Mr. Netanyahu’s comments could harden division over the demonstrations. They could also give ammunition to Republican leaders who have criticized the protesters and accused university administrators and Democrats of failing to protect Jewish students from attack.

“What’s happening in America’s college campuses is horrific,” Mr. Netanyahu said. “Antisemitic mobs have taken over leading universities. They call for the annihilation of Israel. They attack Jewish students. They attack Jewish faculty.”

It was not immediately possible to solicit a response from the students, who are not organized into a single group.

A relatively small number of students have staged protests for months at universities in different parts of the country to protest Israel’s conduct of the war in Gaza, which began after Hamas led an attack on Israel Oct. 7 in which around 1,200 people were killed and more than 200 others were taken hostage. Since then, the authorities in Gaza say, more than 34,000 people have been killed in Israeli airstrikes and fighting, the majority of them women and children.

The protesters’ main policy demand is that the U.S. government stop sending military aid to Israel. Some students have also called on universities to stop investing in weapons manufacturers and to sell, or divest, holdings in funds and businesses they say profit from Israel’s invasion of Gaza and the occupation of Palestinian lands.

Organizers of many of the campus groups leading protests around the country have said that they denounce violence and antisemitism. But some demonstrators have used anti-Jewish and anti-Israel slurs and other threatening language, and some Jewish students have said they feel unsafe. Some protesters have also expressed sympathy for Hamas, which controlled Gaza before the war and has vowed to destroy Israel.

The protests swelled in recent days at some of the most prominent academic institutions in the country, including Columbia, Yale, Cornell and the University of Southern California in Los Angeles. The police have responded, in some cases by making hundreds of arrests.

One impact has been to force university leaders to grapple with how far to permit protests, which are broadly protected as free speech, given that some protesters have used antisemitic language. Some Jewish students and leaders also say they see the demonstrations themselves as antisemitic or as fostering antisemitism.


In portraying the antiwar protesters as antisemites, Mr. Netanyahu is aligning himself with some Republican leaders, who have sharply criticized university leaders and the Biden administration for doing too little to crack down on the protests.

Last month, Mr. Netanyahu spoke to Senate Republicans via a video link during a closed lunch meeting and criticized the Democratic majority leader, Senator Chuck Schumer of New York. Mr. Schumer, who is a Jew, had said in a speech on the Senate floor that Mr. Netanyahu was an impediment to peace in the Middle East and called for a new election to replace him.

On Wednesday, House Speaker Mike Johnson, a conservative Republican, visited Columbia University in New York, the site of one of the most prominent of the student protests. Mr. Johnson said that President Biden should take action, including potentially sending in the National Guard, to quell the protests at Columbia, which he asserted had grown violent and antisemitic.

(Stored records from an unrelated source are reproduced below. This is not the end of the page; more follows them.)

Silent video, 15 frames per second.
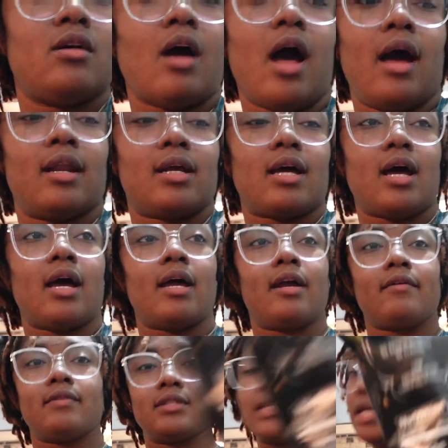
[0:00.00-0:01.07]
I done got
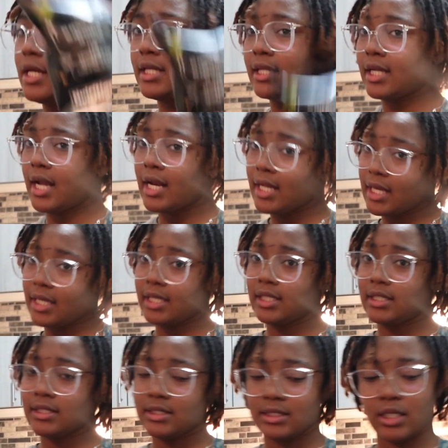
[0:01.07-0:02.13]
everything that I needed,
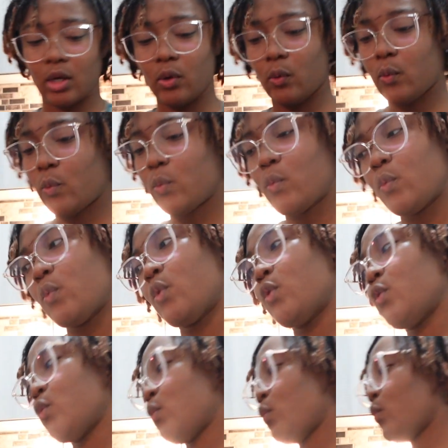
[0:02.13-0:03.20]
so
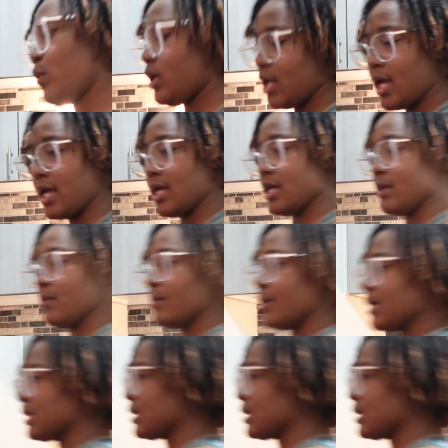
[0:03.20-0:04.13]
yeah, we about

The demonstrations are becoming a political headache for President Biden, because the student protesters, and other left-leaning Democrats who sympathize with them, are important constituencies in his hopes for re-election in November.

By portraying the protests in such stark moral terms, the Israeli leader could reinforce Mr. Biden’s political bind.

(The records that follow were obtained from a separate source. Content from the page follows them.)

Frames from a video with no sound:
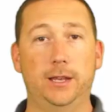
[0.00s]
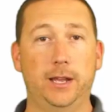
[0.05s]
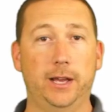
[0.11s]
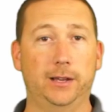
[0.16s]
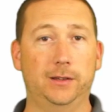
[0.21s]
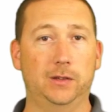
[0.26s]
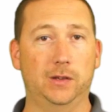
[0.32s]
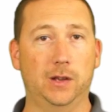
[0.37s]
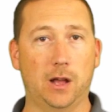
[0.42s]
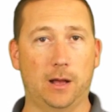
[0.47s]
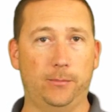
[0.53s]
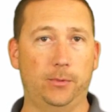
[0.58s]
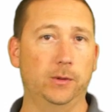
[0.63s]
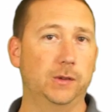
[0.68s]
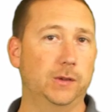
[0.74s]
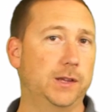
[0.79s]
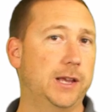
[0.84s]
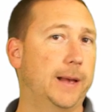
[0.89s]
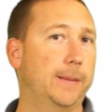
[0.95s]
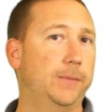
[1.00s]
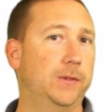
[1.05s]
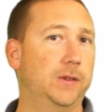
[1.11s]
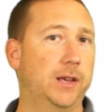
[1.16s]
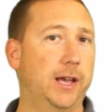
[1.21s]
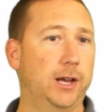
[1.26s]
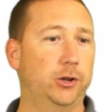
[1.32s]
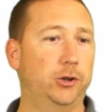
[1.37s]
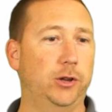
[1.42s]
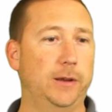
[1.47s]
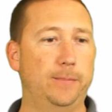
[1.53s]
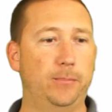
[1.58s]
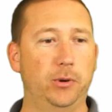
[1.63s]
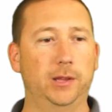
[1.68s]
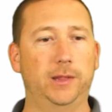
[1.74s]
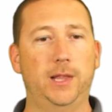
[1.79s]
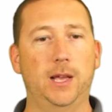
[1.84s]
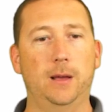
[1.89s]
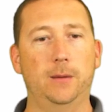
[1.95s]
the next couple steps to actually
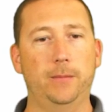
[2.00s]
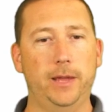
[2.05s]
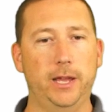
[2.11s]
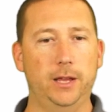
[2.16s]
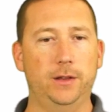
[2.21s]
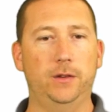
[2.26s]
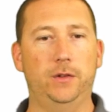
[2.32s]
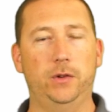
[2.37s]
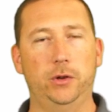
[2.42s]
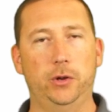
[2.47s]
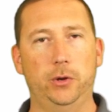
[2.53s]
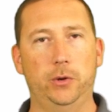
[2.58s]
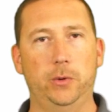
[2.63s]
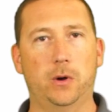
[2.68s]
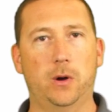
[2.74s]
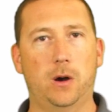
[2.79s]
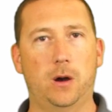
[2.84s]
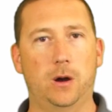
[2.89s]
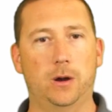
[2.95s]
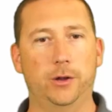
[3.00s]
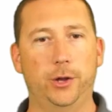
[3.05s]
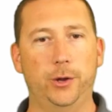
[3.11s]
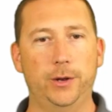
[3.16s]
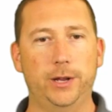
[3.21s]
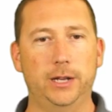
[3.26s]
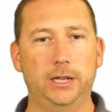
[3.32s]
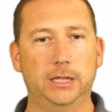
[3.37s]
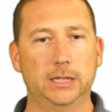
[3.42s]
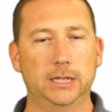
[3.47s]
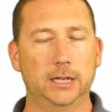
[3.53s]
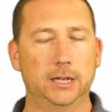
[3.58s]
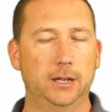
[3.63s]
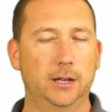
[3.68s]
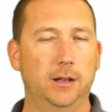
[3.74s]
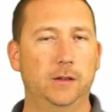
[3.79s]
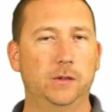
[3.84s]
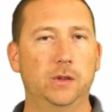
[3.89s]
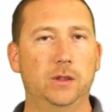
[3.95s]
put them into our unit.
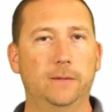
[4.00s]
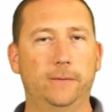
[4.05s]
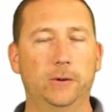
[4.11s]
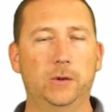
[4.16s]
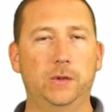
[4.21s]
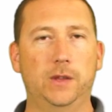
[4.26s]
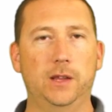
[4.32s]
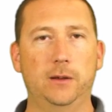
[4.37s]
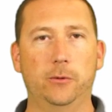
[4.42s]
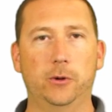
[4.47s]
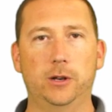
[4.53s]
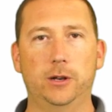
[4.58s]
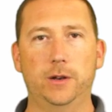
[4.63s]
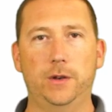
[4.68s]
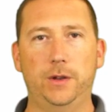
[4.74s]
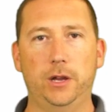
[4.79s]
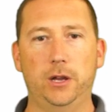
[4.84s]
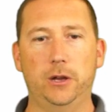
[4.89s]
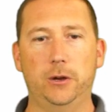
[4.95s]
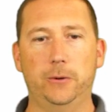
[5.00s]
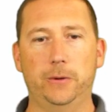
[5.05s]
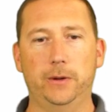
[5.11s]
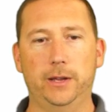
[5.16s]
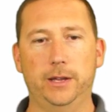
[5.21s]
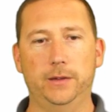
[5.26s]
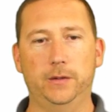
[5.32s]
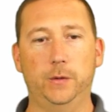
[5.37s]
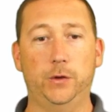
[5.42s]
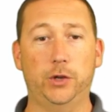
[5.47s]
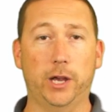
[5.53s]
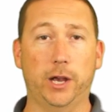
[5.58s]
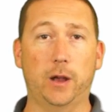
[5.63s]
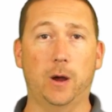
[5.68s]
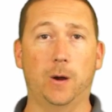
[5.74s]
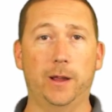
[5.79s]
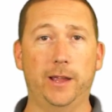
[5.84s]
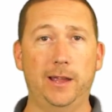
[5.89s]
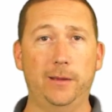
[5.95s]
So the first thing we're going to do is
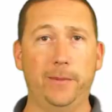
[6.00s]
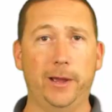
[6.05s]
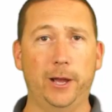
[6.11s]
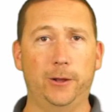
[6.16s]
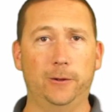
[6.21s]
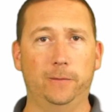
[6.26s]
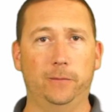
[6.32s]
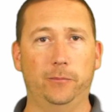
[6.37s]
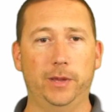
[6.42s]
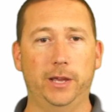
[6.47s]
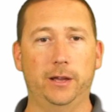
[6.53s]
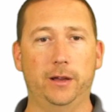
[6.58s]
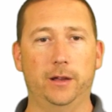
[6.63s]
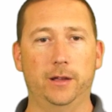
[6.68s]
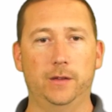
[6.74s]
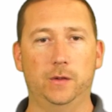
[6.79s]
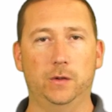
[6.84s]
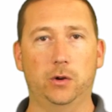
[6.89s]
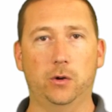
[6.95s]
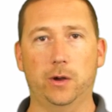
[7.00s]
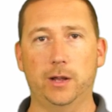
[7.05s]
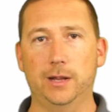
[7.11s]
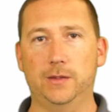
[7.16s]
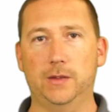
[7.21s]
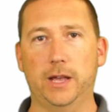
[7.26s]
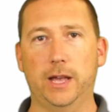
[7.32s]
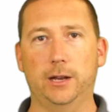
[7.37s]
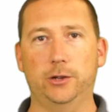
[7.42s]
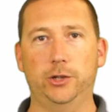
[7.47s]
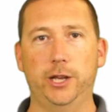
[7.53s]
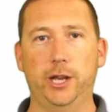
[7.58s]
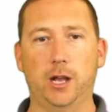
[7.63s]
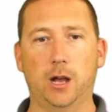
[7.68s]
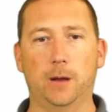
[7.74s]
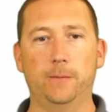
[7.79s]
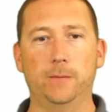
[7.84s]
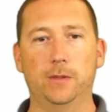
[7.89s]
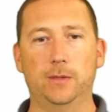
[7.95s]
check our email because credits actually
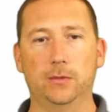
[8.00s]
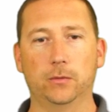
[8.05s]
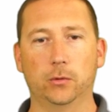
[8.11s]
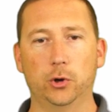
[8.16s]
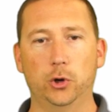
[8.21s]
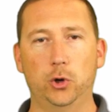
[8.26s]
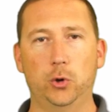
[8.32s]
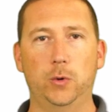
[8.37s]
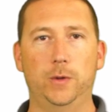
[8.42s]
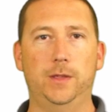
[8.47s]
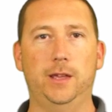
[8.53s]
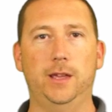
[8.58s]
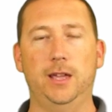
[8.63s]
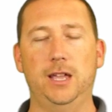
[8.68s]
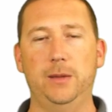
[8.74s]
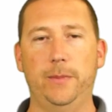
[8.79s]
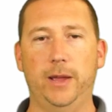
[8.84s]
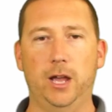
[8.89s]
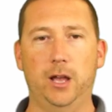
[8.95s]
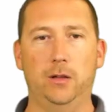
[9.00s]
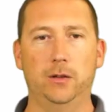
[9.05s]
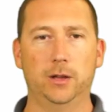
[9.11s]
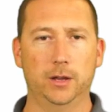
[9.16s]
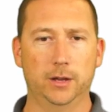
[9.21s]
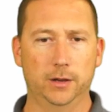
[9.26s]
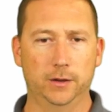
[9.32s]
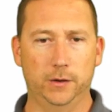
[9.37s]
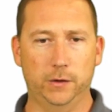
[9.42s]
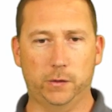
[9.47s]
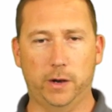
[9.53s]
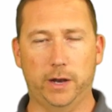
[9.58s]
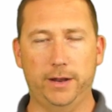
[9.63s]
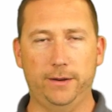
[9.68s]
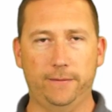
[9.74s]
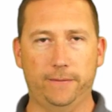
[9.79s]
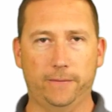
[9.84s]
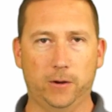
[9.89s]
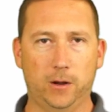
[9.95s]
come through the email
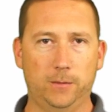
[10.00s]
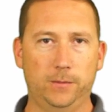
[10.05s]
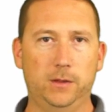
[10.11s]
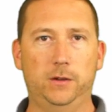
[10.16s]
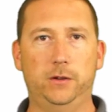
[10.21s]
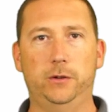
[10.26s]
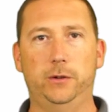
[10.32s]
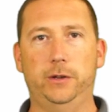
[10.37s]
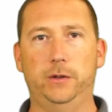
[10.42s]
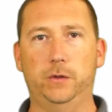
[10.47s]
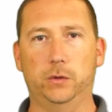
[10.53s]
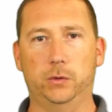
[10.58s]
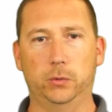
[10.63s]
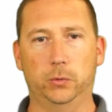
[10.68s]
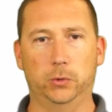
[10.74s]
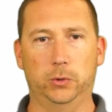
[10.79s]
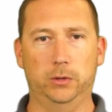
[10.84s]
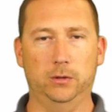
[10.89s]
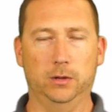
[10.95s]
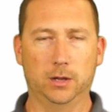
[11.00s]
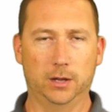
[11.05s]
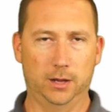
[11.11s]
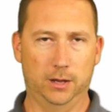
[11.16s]
straight from the tuning school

Mr. Netanyahu appeared to equate protests against his government’s prosecution of the war Gaza with hatred of Jews. He said the protests on American campuses were “reminiscent of what happened in German universities in the 1930s,” an apparent reference to ideologically militant pro-Nazi student groups that, according to the Holocaust Encyclopedia, worked with the security forces to carry through Hitler’s agenda.

“It’s unconscionable,” he said. “It has to be stopped.”

Soon after coming to power in 1933, the Nazis passed a law that led to the dismissal of many Jewish university teachers and emboldened student groups to deploy violence and intimidation against Jewish faculty members and students.